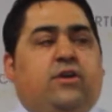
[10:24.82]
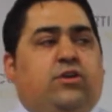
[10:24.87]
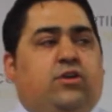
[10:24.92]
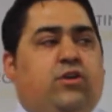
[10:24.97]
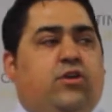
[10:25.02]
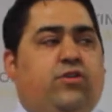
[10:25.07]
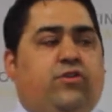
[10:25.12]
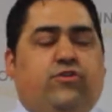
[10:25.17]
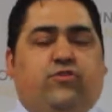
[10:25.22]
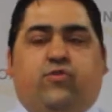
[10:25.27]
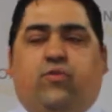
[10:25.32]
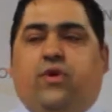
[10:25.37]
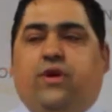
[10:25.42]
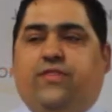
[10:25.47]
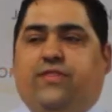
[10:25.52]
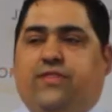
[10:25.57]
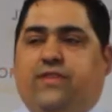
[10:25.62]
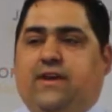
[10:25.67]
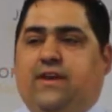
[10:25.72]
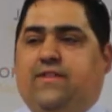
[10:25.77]
You know, there's
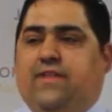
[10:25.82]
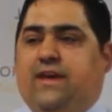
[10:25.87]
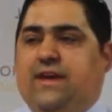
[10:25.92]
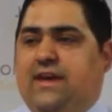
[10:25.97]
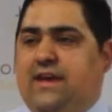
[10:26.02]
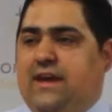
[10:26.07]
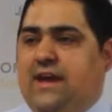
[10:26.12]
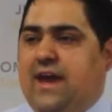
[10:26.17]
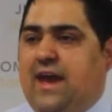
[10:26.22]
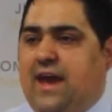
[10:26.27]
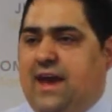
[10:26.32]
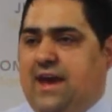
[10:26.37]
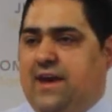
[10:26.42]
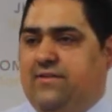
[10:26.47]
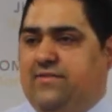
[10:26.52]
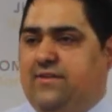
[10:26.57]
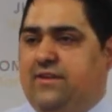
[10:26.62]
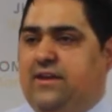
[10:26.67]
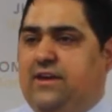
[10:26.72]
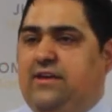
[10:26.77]
one thing that he
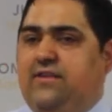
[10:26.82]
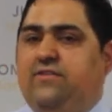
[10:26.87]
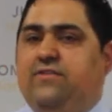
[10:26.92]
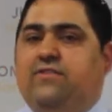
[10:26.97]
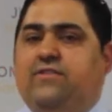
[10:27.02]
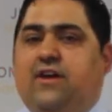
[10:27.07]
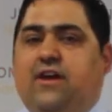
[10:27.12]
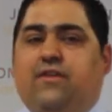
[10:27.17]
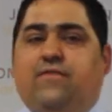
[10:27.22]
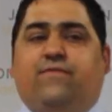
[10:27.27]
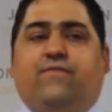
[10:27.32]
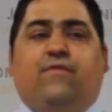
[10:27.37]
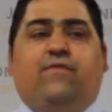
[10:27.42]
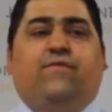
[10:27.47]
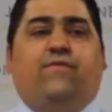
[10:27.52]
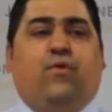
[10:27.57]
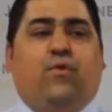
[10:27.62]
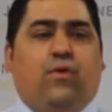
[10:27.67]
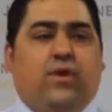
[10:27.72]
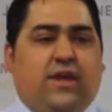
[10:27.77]
has that he's done for
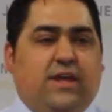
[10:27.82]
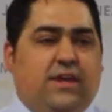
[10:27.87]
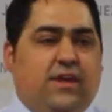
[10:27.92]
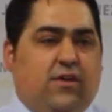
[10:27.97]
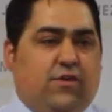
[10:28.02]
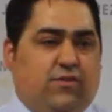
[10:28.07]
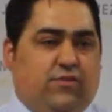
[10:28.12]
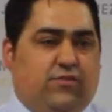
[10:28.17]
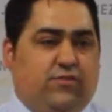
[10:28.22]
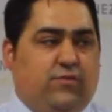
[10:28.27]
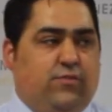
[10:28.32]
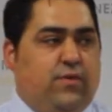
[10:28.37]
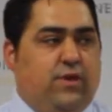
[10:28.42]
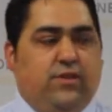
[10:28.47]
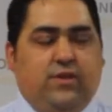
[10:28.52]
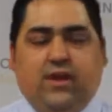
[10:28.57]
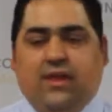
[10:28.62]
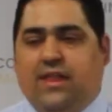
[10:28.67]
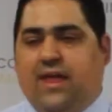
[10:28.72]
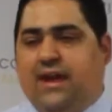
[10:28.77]
40 years.
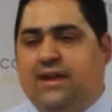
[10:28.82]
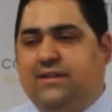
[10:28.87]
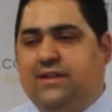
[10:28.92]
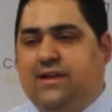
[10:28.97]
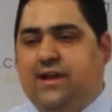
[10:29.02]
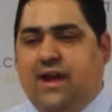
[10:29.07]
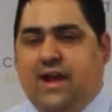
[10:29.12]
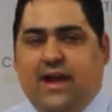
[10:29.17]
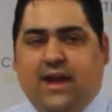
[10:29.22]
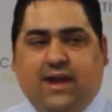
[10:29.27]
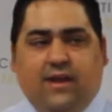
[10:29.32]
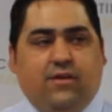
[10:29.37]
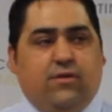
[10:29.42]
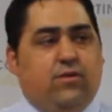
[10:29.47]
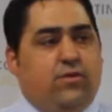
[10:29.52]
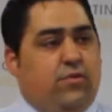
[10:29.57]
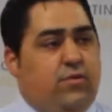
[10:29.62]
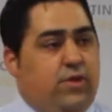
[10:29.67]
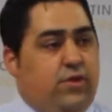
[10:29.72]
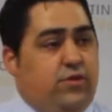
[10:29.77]
Whether you like the guy,
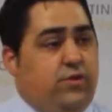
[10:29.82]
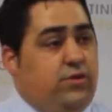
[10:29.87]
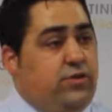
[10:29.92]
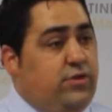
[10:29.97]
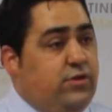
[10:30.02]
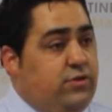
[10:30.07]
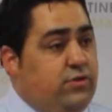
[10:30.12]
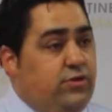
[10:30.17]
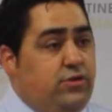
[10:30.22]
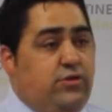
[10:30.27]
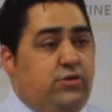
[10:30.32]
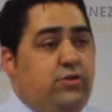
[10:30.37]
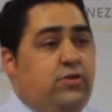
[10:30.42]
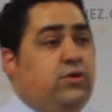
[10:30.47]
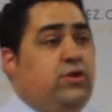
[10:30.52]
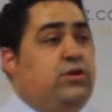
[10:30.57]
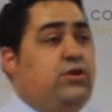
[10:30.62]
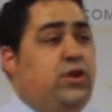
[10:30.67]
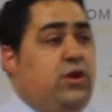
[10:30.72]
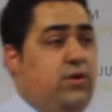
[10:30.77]
whether you do
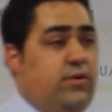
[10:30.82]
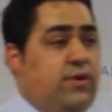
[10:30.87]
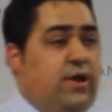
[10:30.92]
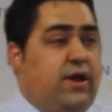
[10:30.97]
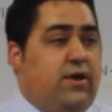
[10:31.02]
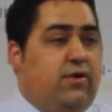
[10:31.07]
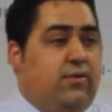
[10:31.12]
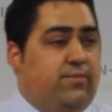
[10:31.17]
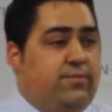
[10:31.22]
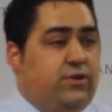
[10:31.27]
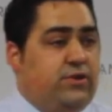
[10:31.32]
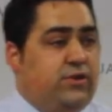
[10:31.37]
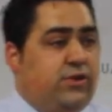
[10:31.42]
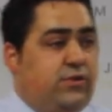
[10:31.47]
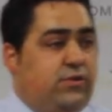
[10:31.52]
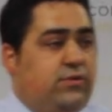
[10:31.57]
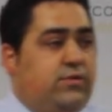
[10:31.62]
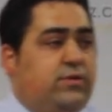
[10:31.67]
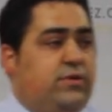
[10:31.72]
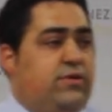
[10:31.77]
or you don't, I hope you
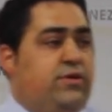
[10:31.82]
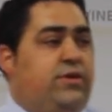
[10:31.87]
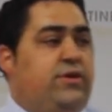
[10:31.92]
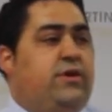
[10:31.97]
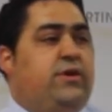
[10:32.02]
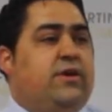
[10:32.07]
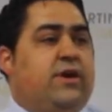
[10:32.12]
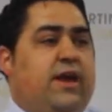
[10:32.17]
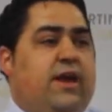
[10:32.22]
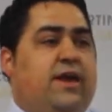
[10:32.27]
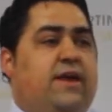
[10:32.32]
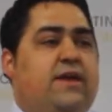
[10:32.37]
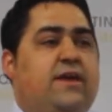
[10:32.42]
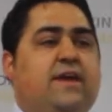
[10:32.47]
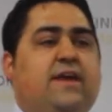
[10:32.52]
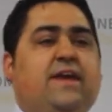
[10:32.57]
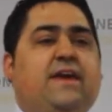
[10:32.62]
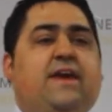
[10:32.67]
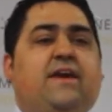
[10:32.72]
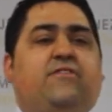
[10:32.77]
do, okay?
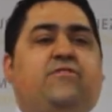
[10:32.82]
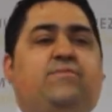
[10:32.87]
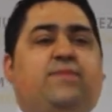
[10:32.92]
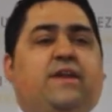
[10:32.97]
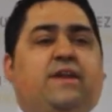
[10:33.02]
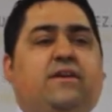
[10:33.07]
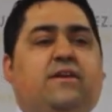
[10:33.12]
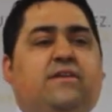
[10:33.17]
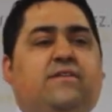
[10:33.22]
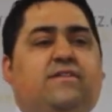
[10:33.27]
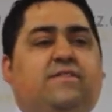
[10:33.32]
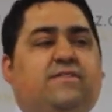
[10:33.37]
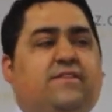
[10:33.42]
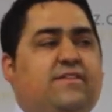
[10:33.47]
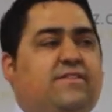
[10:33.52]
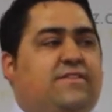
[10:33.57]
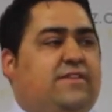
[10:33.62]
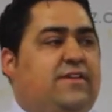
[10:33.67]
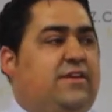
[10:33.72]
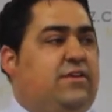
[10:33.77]
He has been
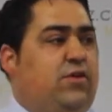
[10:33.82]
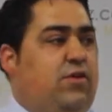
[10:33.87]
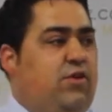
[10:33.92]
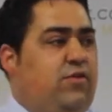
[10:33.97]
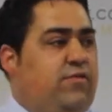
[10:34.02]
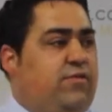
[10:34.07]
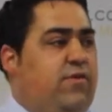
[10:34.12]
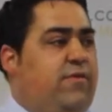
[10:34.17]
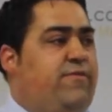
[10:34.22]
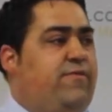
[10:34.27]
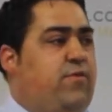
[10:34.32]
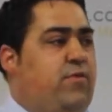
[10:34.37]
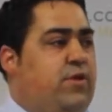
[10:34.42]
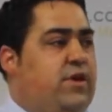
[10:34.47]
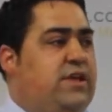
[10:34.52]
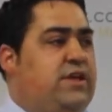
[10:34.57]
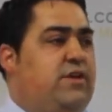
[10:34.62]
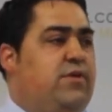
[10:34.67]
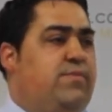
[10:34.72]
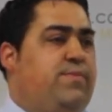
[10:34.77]
consistent over a
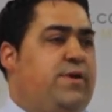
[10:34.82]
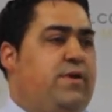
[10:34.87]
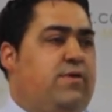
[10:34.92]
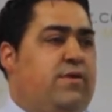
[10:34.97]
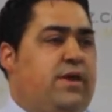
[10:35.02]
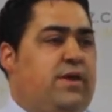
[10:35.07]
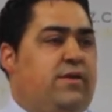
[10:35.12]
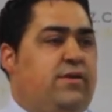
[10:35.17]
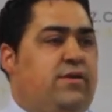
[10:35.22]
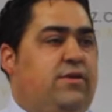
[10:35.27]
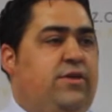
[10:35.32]
40-year period.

## TASK OBJECTIVE
From the first line to the last, reproduce the records above exactly and skip the pictures.

## REPLY TO THE EXERCISE
[10:24.82]
[10:24.87]
[10:24.92]
[10:24.97]
[10:25.02]
[10:25.07]
[10:25.12]
[10:25.17]
[10:25.22]
[10:25.27]
[10:25.32]
[10:25.37]
[10:25.42]
[10:25.47]
[10:25.52]
[10:25.57]
[10:25.62]
[10:25.67]
[10:25.72]
[10:25.77]
You know, there's
[10:25.82]
[10:25.87]
[10:25.92]
[10:25.97]
[10:26.02]
[10:26.07]
[10:26.12]
[10:26.17]
[10:26.22]
[10:26.27]
[10:26.32]
[10:26.37]
[10:26.42]
[10:26.47]
[10:26.52]
[10:26.57]
[10:26.62]
[10:26.67]
[10:26.72]
[10:26.77]
one thing that he
[10:26.82]
[10:26.87]
[10:26.92]
[10:26.97]
[10:27.02]
[10:27.07]
[10:27.12]
[10:27.17]
[10:27.22]
[10:27.27]
[10:27.32]
[10:27.37]
[10:27.42]
[10:27.47]
[10:27.52]
[10:27.57]
[10:27.62]
[10:27.67]
[10:27.72]
[10:27.77]
has that he's done for
[10:27.82]
[10:27.87]
[10:27.92]
[10:27.97]
[10:28.02]
[10:28.07]
[10:28.12]
[10:28.17]
[10:28.22]
[10:28.27]
[10:28.32]
[10:28.37]
[10:28.42]
[10:28.47]
[10:28.52]
[10:28.57]
[10:28.62]
[10:28.67]
[10:28.72]
[10:28.77]
40 years.
[10:28.82]
[10:28.87]
[10:28.92]
[10:28.97]
[10:29.02]
[10:29.07]
[10:29.12]
[10:29.17]
[10:29.22]
[10:29.27]
[10:29.32]
[10:29.37]
[10:29.42]
[10:29.47]
[10:29.52]
[10:29.57]
[10:29.62]
[10:29.67]
[10:29.72]
[10:29.77]
Whether you like the guy,
[10:29.82]
[10:29.87]
[10:29.92]
[10:29.97]
[10:30.02]
[10:30.07]
[10:30.12]
[10:30.17]
[10:30.22]
[10:30.27]
[10:30.32]
[10:30.37]
[10:30.42]
[10:30.47]
[10:30.52]
[10:30.57]
[10:30.62]
[10:30.67]
[10:30.72]
[10:30.77]
whether you do
[10:30.82]
[10:30.87]
[10:30.92]
[10:30.97]
[10:31.02]
[10:31.07]
[10:31.12]
[10:31.17]
[10:31.22]
[10:31.27]
[10:31.32]
[10:31.37]
[10:31.42]
[10:31.47]
[10:31.52]
[10:31.57]
[10:31.62]
[10:31.67]
[10:31.72]
[10:31.77]
or you don't, I hope you
[10:31.82]
[10:31.87]
[10:31.92]
[10:31.97]
[10:32.02]
[10:32.07]
[10:32.12]
[10:32.17]
[10:32.22]
[10:32.27]
[10:32.32]
[10:32.37]
[10:32.42]
[10:32.47]
[10:32.52]
[10:32.57]
[10:32.62]
[10:32.67]
[10:32.72]
[10:32.77]
do, okay?
[10:32.82]
[10:32.87]
[10:32.92]
[10:32.97]
[10:33.02]
[10:33.07]
[10:33.12]
[10:33.17]
[10:33.22]
[10:33.27]
[10:33.32]
[10:33.37]
[10:33.42]
[10:33.47]
[10:33.52]
[10:33.57]
[10:33.62]
[10:33.67]
[10:33.72]
[10:33.77]
He has been
[10:33.82]
[10:33.87]
[10:33.92]
[10:33.97]
[10:34.02]
[10:34.07]
[10:34.12]
[10:34.17]
[10:34.22]
[10:34.27]
[10:34.32]
[10:34.37]
[10:34.42]
[10:34.47]
[10:34.52]
[10:34.57]
[10:34.62]
[10:34.67]
[10:34.72]
[10:34.77]
consistent over a
[10:34.82]
[10:34.87]
[10:34.92]
[10:34.97]
[10:35.02]
[10:35.07]
[10:35.12]
[10:35.17]
[10:35.22]
[10:35.27]
[10:35.32]
40-year period.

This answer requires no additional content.